![](https://cdn.didongthongminh.vn/upload_images/2018/06/pubg-player-unknown-battlegrounds-characters-uhd-4k-wallpaper.jpg)
- This Kernel explains **Player Unknown Battle Ground** commonly known as PUBG Game **Winning Percentage Prediction**.
- Train dataset contains 44,46,966 records , but here I used one lakh sample records from the given dataset. 

In [None]:
# Load libraries
import numpy as np
import pandas as pd
from pandas import read_csv
import seaborn as sns
%matplotlib inline
import matplotlib.pyplot as plt
import warnings
warnings.filterwarnings('ignore')
#Load dataset
data_train=pd.read_csv("../input/train_V2.csv")
train_df=data_train.sample(n=100000)


-  **Id,groupId,matchId** columns are unique identifiers , so they are **dropped**

In [None]:
train_df=train_df.drop(['Id','groupId','matchId'],axis=1)
train_df.info()

- 1 Lakh sample record for training model contains **no null values**.

In [None]:
plt.title('Correlation B/w Winning % and other Independent Variable')
train_df.corr()['winPlacePerc'].sort_values().plot(kind='barh',figsize=(10,8))

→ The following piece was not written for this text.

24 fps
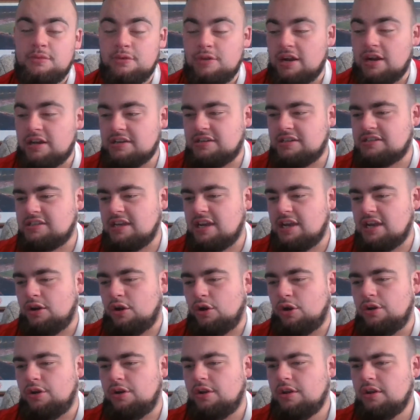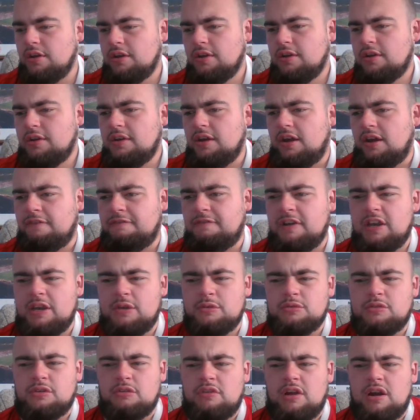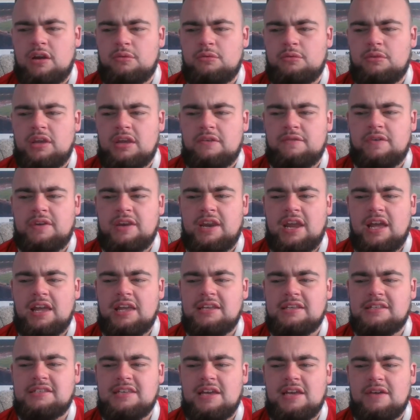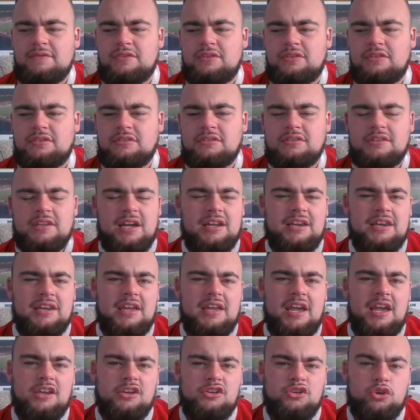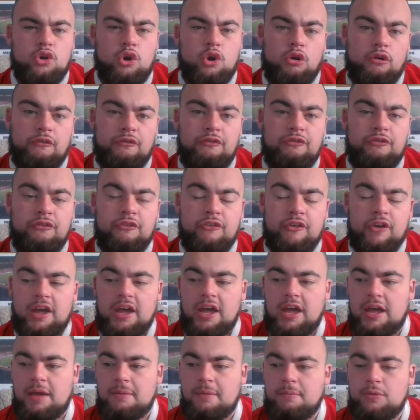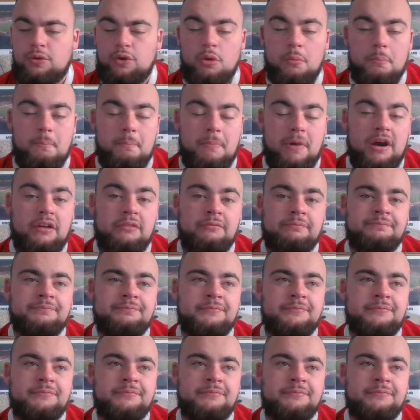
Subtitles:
We were actually sitting on, I think it was around either 97, 98 sort of number.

-    **Travelling distance(walking) and Kills**  are **highly influencing** the Winning Percentage of the player.

 #  *** Game Travel Attributes***
 - **walkDistance** - Total distance traveled on foot measured in meters.
 - **rideDistance** - Total distance traveled in vehicles measured in meters.
 - **swimDistance** - Total distance traveled by swimming measured in meters.

![](https://cdn.images.express.co.uk/img/dynamic/143/590x/secondary/PUBG-Season-3-1471563.jpg?r=1534919473997)

In [None]:
travel_values=train_df[['walkDistance','rideDistance','swimDistance']].sum()
plt.pie(travel_values, explode=[0,0.1,0],
        labels=['Walking','Riding','Swimming'], autopct='%1.1f%%',startangle=90)

In [None]:
train_df[['walkDistance','rideDistance']].hist(bins=15, color='steelblue', 
                                                              edgecolor='black', linewidth=1.0,
                                                              xlabelsize=8, ylabelsize=8, grid=False)    
plt.tight_layout(rect=(0, 0, 0.9, 0.9)) 

In [None]:
plt.subplots(1,1,figsize=(8,5))
plt.subplot(1,1,1,title='Relationship value[0-1]')
ax1=sns.heatmap(train_df[['walkDistance','rideDistance','swimDistance','winPlacePerc']].corr(),annot=True,center=True)

In [None]:
sns.scatterplot(train_df['walkDistance'],train_df['winPlacePerc'])

# ***Game Life Attributes***
- **boosts** - Number of boost items used.
- **heals** - Number of healing items used.
- **revives** - Number of times this player revived teammates.
- **DBNOs(Dead But Not Out)** - Number of enemy players knocked.

![](https://i.kinja-img.com/gawker-media/image/upload/t_original/g1lbmognqejekzh5qeoa.jpg)

In [None]:
plt.subplots(2,2,figsize=(20,16))

plt.subplot(2,2,1)
DBNOS = pd.cut(train_df['DBNOs'], [-1, 0, 2, 5, 10, 60], 
               labels=['0_times','1-2_times', '3-5_times', '6-10_times', '10+_times'])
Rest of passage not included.